Rappelons que les modèles théoriques néoclassiques de croissance, dont Solow (1956), Koopmans (1965) et Cass (1965), affirmaient que le taux de croissance du revenu par tête d’un pays est d’autant plus fort que son niveau initial est faible. Les implications de ces théories consistaient à prédire que les pays dont le niveau de revenu était initialement faible, devraient croître plus vite que les pays riches, et pourraient ainsi rattraper leur retard de développement. Ceci étant, il existerait alors un processus de convergence absolue des revenus par tête des pays. Mais, la persistance des écarts de revenu entre les pays riches et les pays en voie de développement ou encore la stagnation économique de certains pays en voie de développement ont permis de remettre en cause la capacité de ces théories d’apporter les réponses claires à ces constats. C’est ainsi que la théorie de la croissance endogène fut introduite par Romer (1986) et Lucas (1988). Entre autres, la théorie de la croissance endogène a cherché à expliquer pourquoi les écarts de revenus entre les pays peuvent persister malgré des conditions initiales différentes. Sur le plan empirique, de nombreuses d’études ont été menées pour analyser le rythme de la croissance et la convergence des revenus entre les pays.
Le travail pionnier de Barro (1991) a montré que le taux de croissance du revenu par tête est positivement corrélé avec le niveau initial du capital humain, et il est négativement corrélé avec le niveau initial du revenu par tête. Si ce résultat empirique confirme les principaux enseignements des modèles théoriques néoclassiques de croissance, il n’en demeure pas moins qu’il n’est pas « optimiste » pour tous les pays, puisque, dans la même étude, l’auteur montre que le fait d’appartenir à l’ASS a un impact négatif sur le taux de croissance du revenu par tête.

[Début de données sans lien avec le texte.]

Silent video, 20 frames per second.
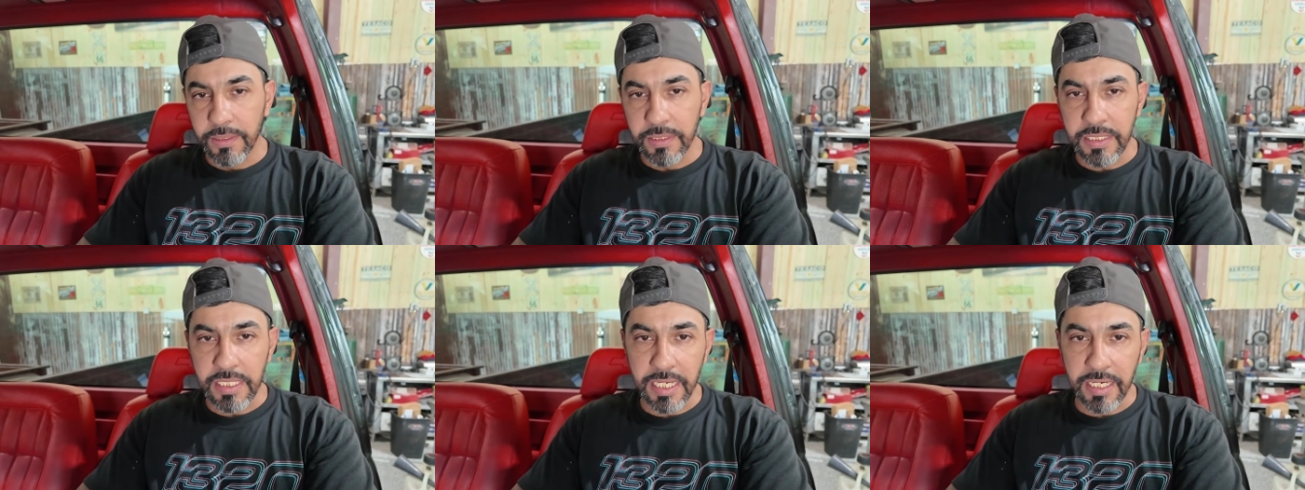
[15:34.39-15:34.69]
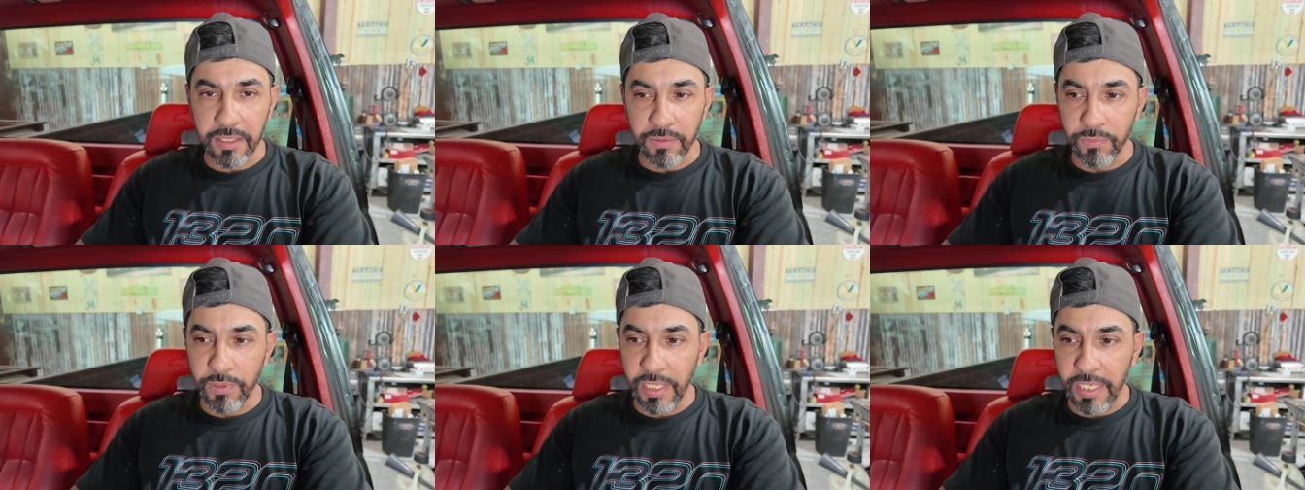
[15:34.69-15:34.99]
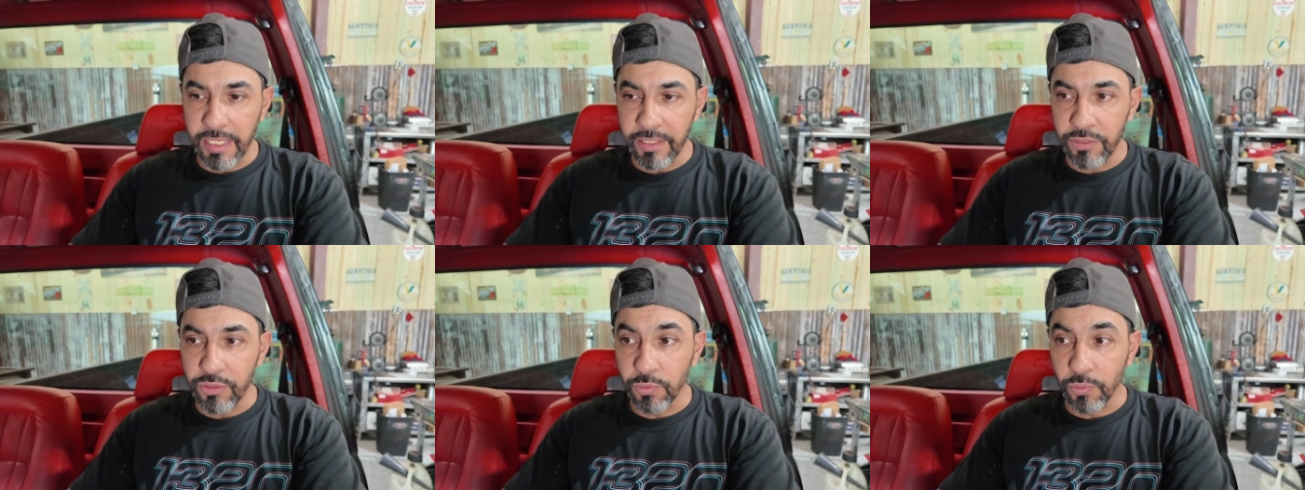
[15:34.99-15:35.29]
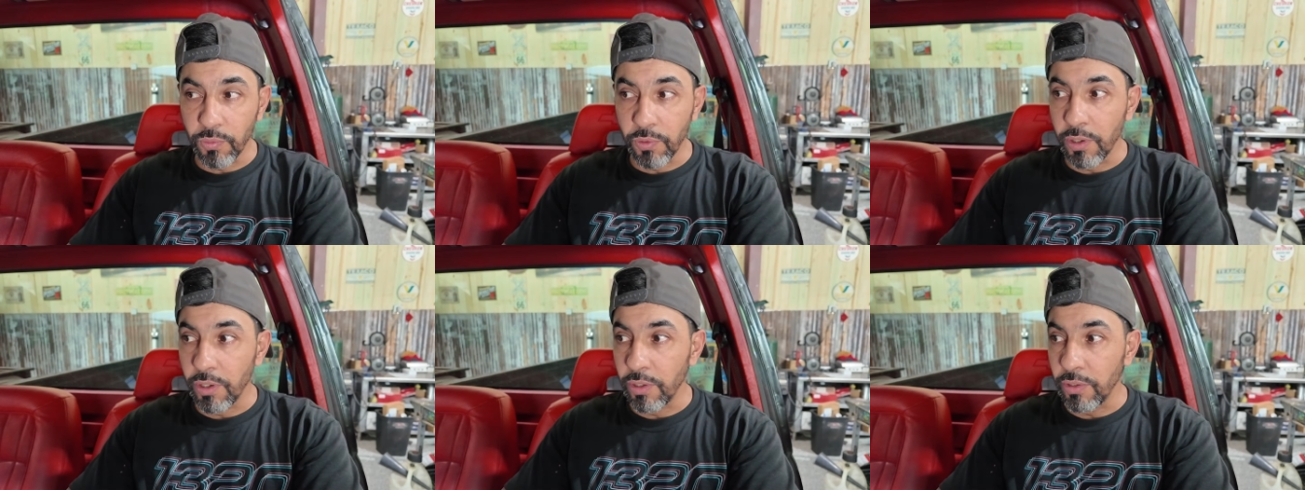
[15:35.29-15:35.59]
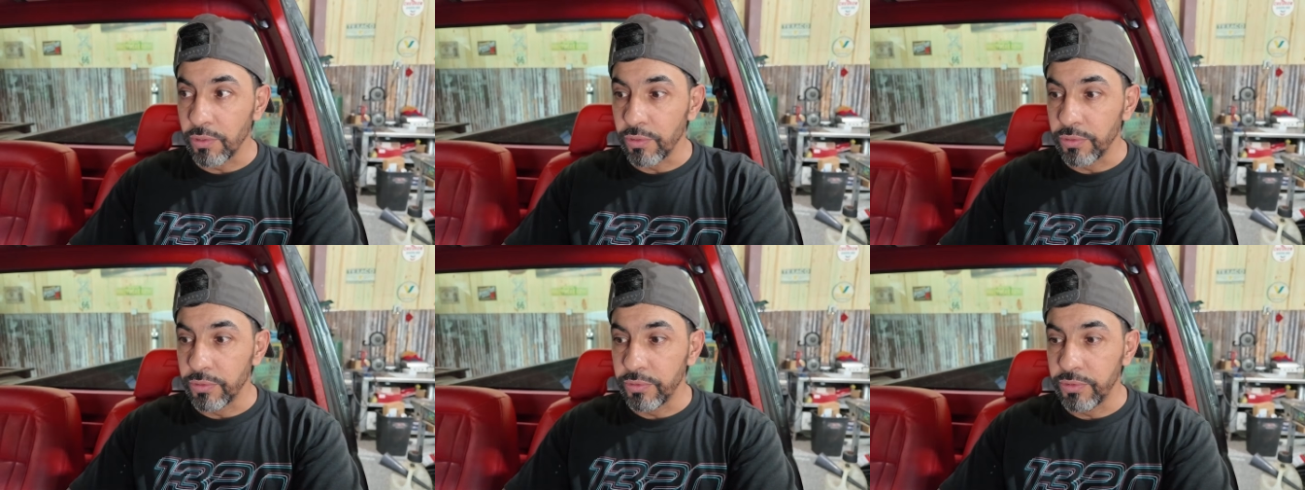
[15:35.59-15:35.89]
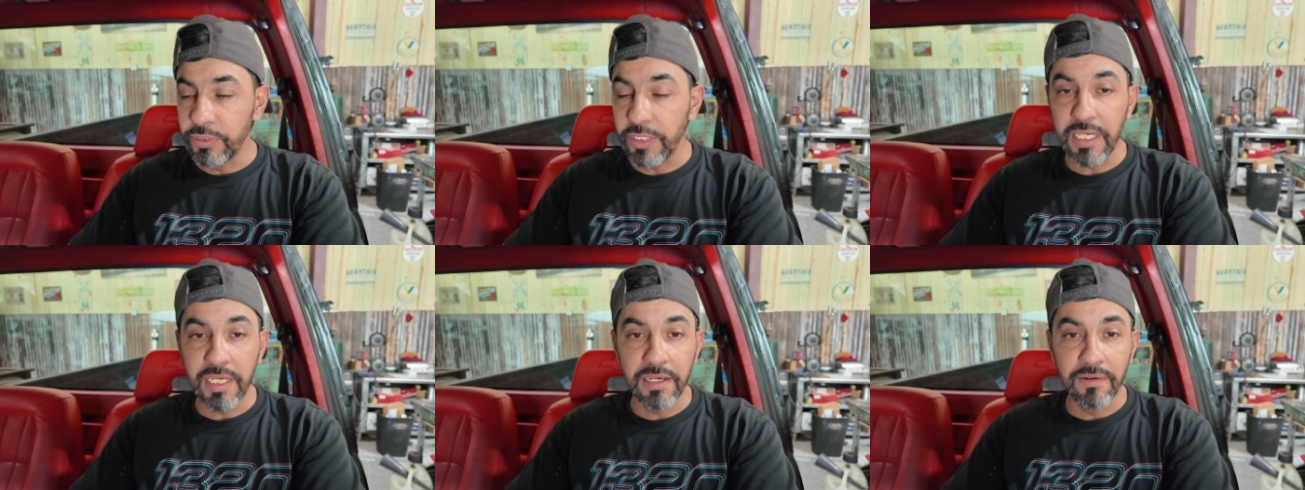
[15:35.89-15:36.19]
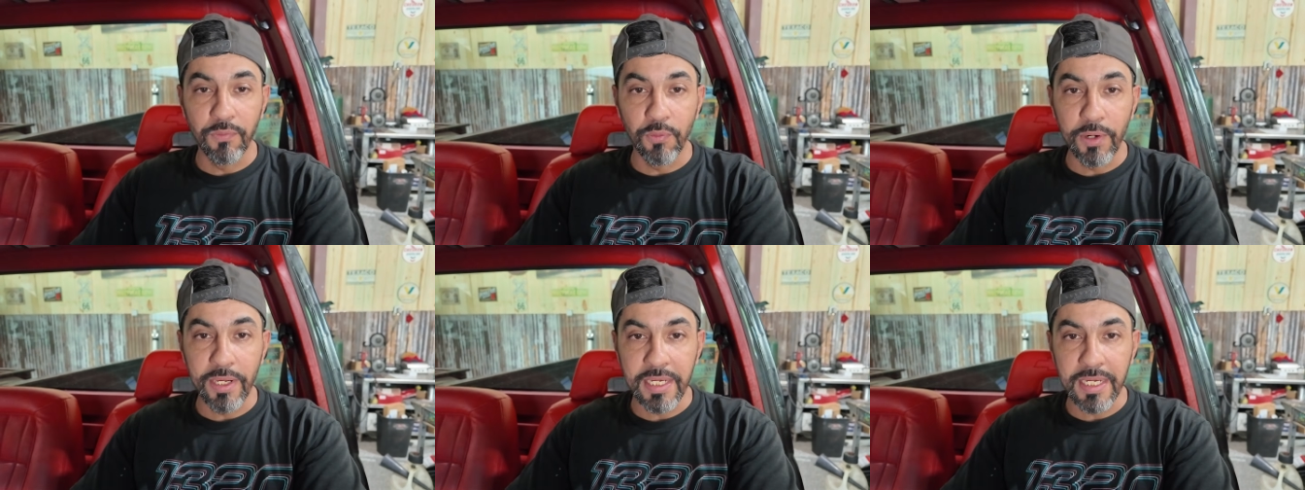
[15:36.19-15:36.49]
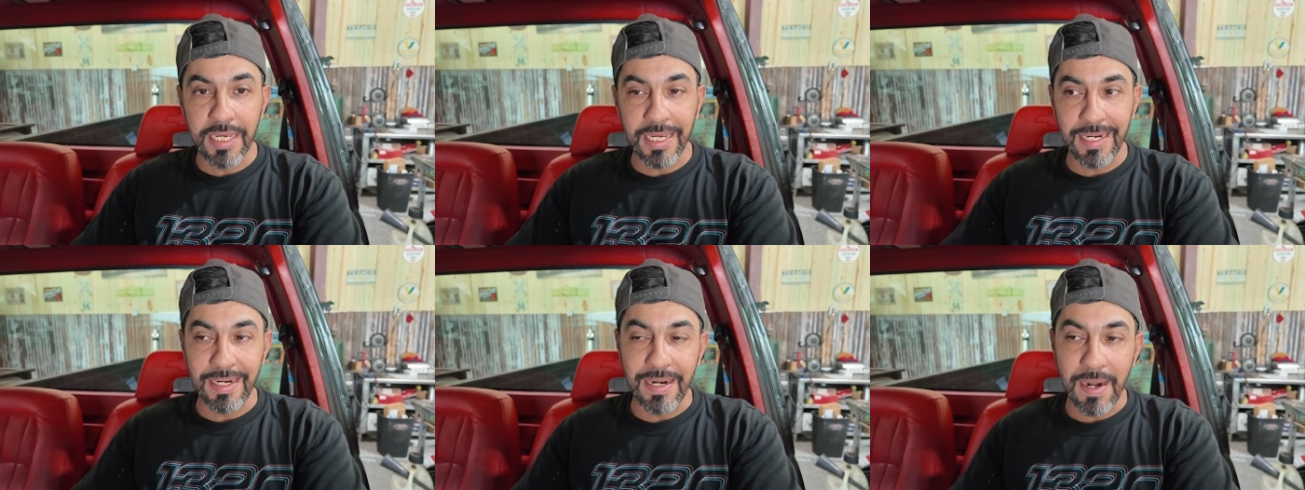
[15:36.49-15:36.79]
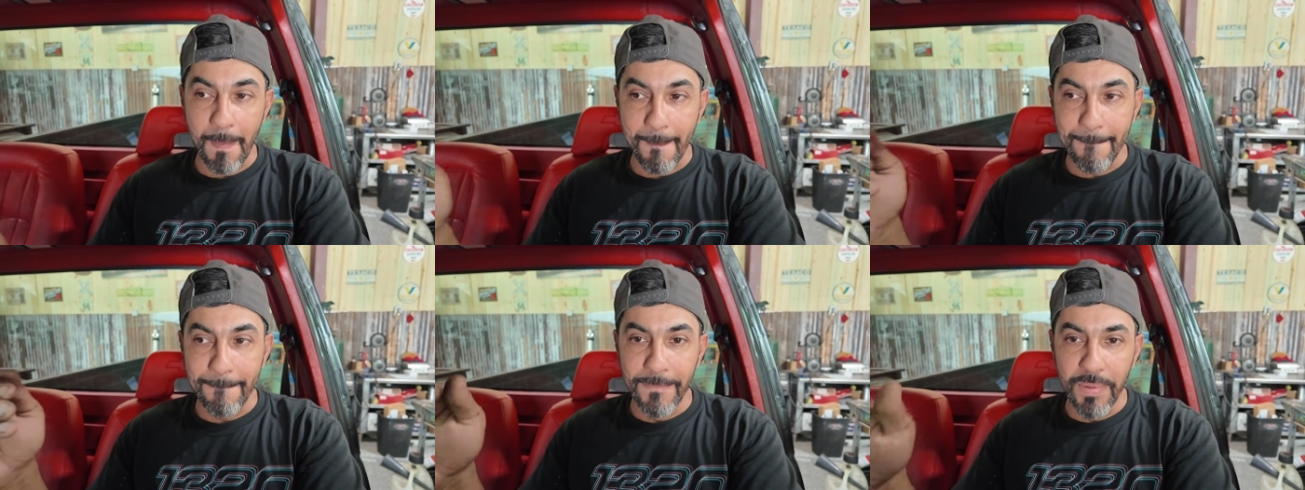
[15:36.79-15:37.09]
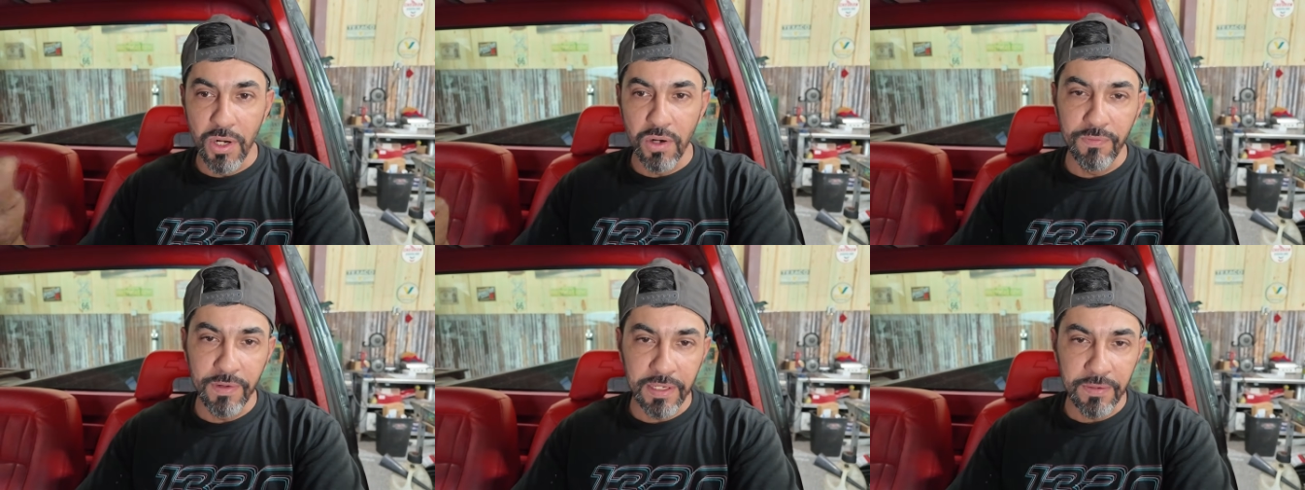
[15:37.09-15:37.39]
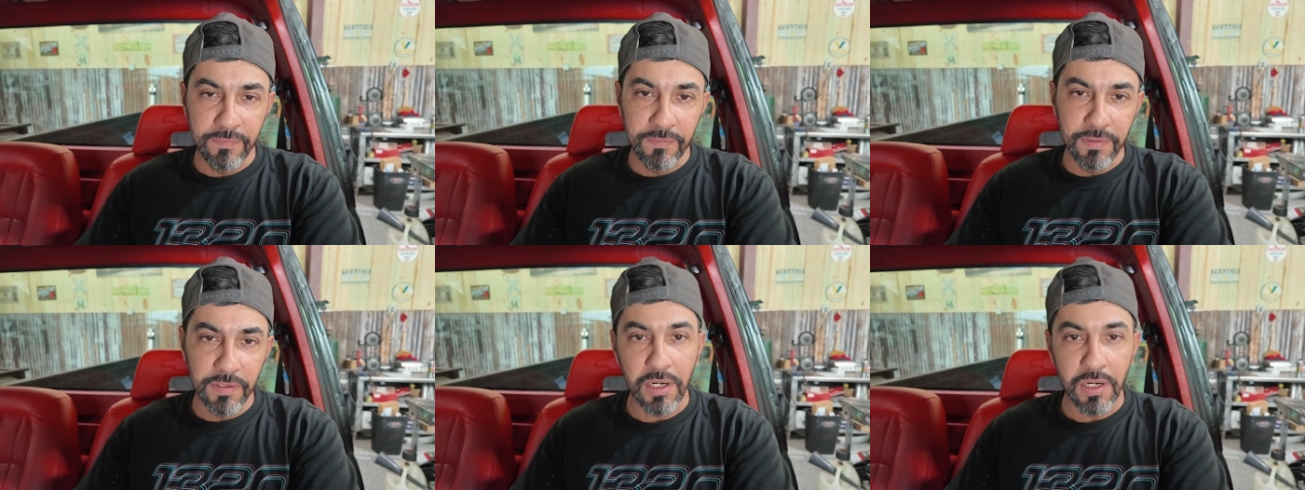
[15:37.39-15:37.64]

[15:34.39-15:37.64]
get it ready to see if we can move it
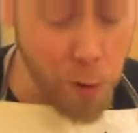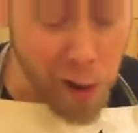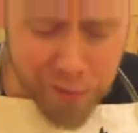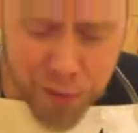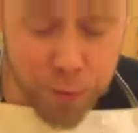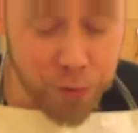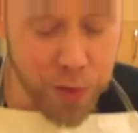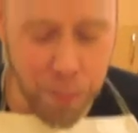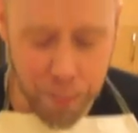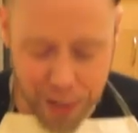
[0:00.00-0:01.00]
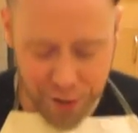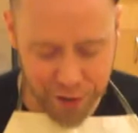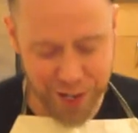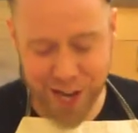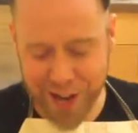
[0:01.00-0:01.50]
Halfway between a meal
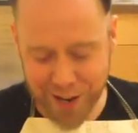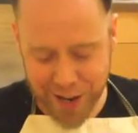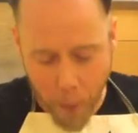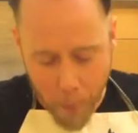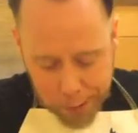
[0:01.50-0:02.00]
and candy.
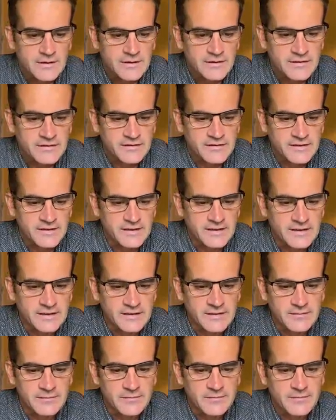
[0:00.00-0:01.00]

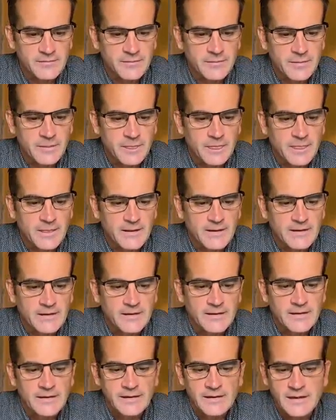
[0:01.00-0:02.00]
see
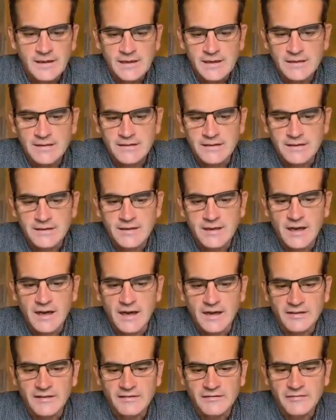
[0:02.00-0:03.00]
eating
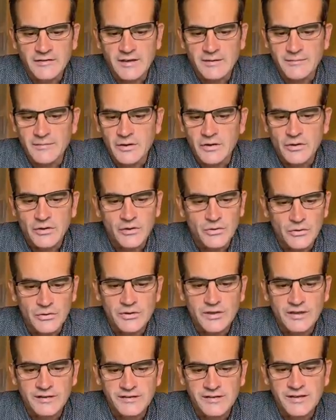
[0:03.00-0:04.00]
ice cream? Who
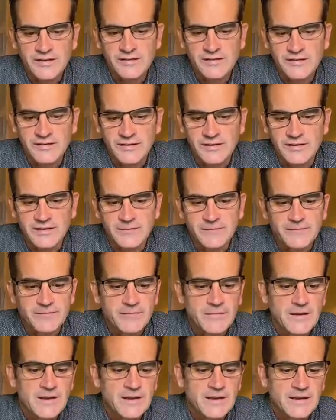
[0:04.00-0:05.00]
does he see
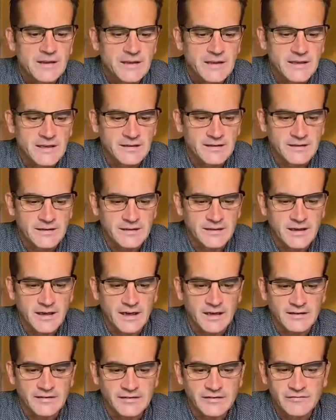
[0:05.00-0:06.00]
eating
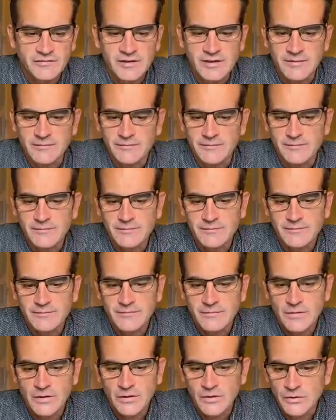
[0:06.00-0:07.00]
ice cream?
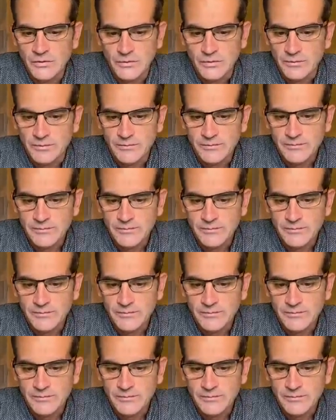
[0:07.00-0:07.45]
Who?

Malheureusement, cette étude ne donne aucune explication sur ce dernier résultat. Evidemment, d’autres études comme celles de Barro & Lee (1994), Esterly & Levine (1997) et Collier & Gunning (1999) montrent également qu’il existe une corrélation négative entre la variable indicatrice ASS et le taux de croissance du revenu par tête. En conséquence, les auteurs concluent que les économies d’ASS ne sont pas sur leurs sentiers de croissance optimale, contrairement aux prédictions des modèles théoriques néoclassiques de croissance.